A Different Kind of Success

Being a CEO is an impressive life accomplishment.

But so is finding and inspiring love. Both CEOs and life partners have particular power to move others to action. My 70-something mom, Virginia Blankenbaker, and her 80-something husband, John Williams, provide a vivid example of this.

Mom and John married seven years ago, and they have acted like newlyweds ever since. They sing and read love poems to each other, listen adoringly to the other even when they’ve already heard the story before, giggle about—rather than criticize—each other’s foibles. That John’s limbs are weak and his eyesight impaired from childhood polio is hardly an issue. He doesn’t complain and she loves helping and being appreciated by him.

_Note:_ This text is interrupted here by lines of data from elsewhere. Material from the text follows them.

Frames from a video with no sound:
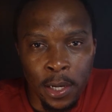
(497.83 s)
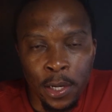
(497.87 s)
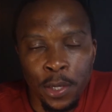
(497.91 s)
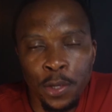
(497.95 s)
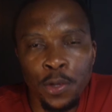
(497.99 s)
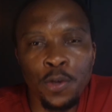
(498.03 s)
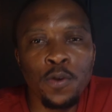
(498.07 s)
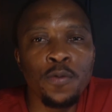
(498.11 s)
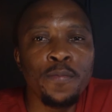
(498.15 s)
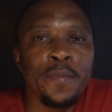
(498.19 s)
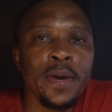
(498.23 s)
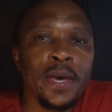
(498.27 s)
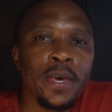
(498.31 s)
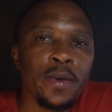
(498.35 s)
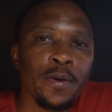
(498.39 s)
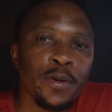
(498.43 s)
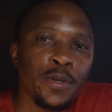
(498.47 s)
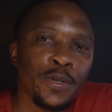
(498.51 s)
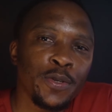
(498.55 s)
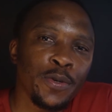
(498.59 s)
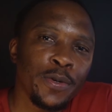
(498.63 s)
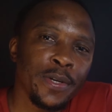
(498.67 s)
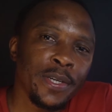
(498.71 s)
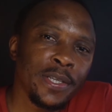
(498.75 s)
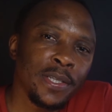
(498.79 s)
You make your
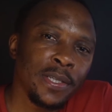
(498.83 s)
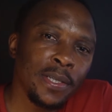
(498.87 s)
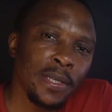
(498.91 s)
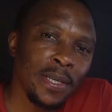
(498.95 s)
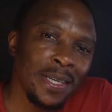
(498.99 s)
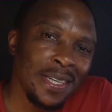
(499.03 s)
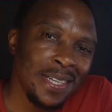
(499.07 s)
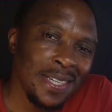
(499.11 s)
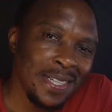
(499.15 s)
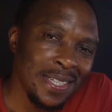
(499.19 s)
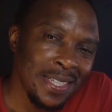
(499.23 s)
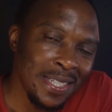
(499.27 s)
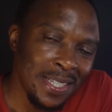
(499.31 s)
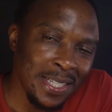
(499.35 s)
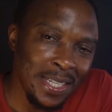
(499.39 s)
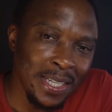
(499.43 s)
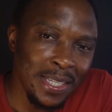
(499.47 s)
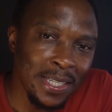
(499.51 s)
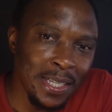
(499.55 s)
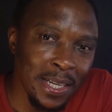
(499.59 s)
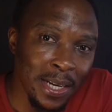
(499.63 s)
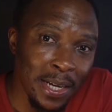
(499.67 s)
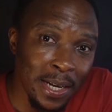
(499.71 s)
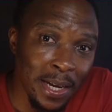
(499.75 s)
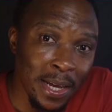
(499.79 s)
choice,
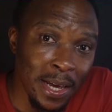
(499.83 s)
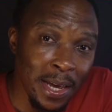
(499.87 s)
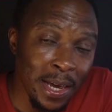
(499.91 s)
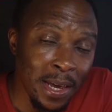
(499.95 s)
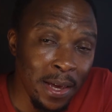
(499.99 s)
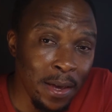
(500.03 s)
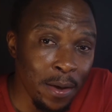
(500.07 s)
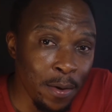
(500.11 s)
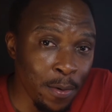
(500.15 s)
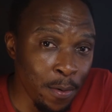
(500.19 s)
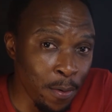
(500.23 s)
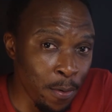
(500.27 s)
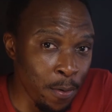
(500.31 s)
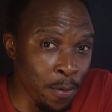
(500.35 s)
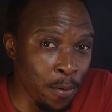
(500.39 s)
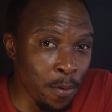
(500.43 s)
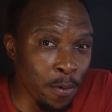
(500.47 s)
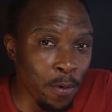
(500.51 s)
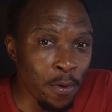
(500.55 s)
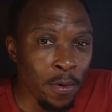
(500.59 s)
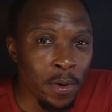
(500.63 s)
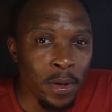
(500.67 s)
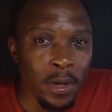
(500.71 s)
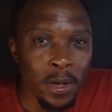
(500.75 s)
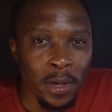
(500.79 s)
CCNA
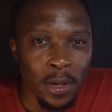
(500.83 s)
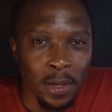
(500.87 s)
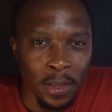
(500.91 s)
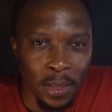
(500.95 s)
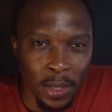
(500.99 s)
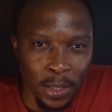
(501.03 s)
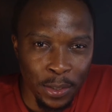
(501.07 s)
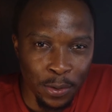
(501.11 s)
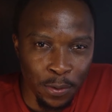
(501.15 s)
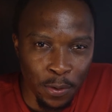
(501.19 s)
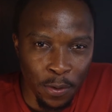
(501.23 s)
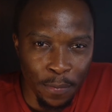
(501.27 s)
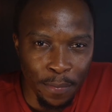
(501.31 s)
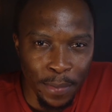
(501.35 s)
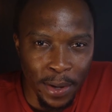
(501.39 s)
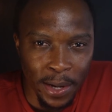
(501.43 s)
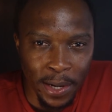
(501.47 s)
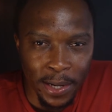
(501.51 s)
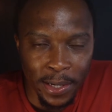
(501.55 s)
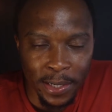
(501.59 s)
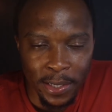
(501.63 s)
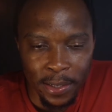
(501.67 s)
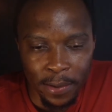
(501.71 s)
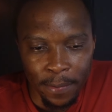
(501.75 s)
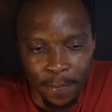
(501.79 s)
or the stock
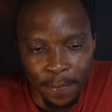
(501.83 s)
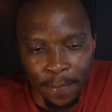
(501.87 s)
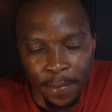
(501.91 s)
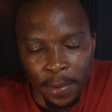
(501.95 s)
market.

Mom often puts her face right in front of his so they can gaze adoringly at each other, just like Katherine Hepburn and Spencer Tracy used to do in “Woman of the Year.” A grace surrounds their love and touches others who spend time with them.

Unfortunately, in January, John suffered a stroke that hospitalized him for three weeks. Despite hours of therapy each day, the medical experts did not think he had improved enough to go home. Rather, they wanted to send him to a rehab facility. The more the hospital pushed this, the weaker John became.

However, whenever Mom visited, John rallied. She would start singing a song, and he would perk up and finish it. When she held his hands and looked deeply into his blue eyes, energy flooded his handsome face. Her love helped heal him.

Eventually, John stood up by himself, marched around his bed and announced that it was time to go home. That is the power and inspiration of love.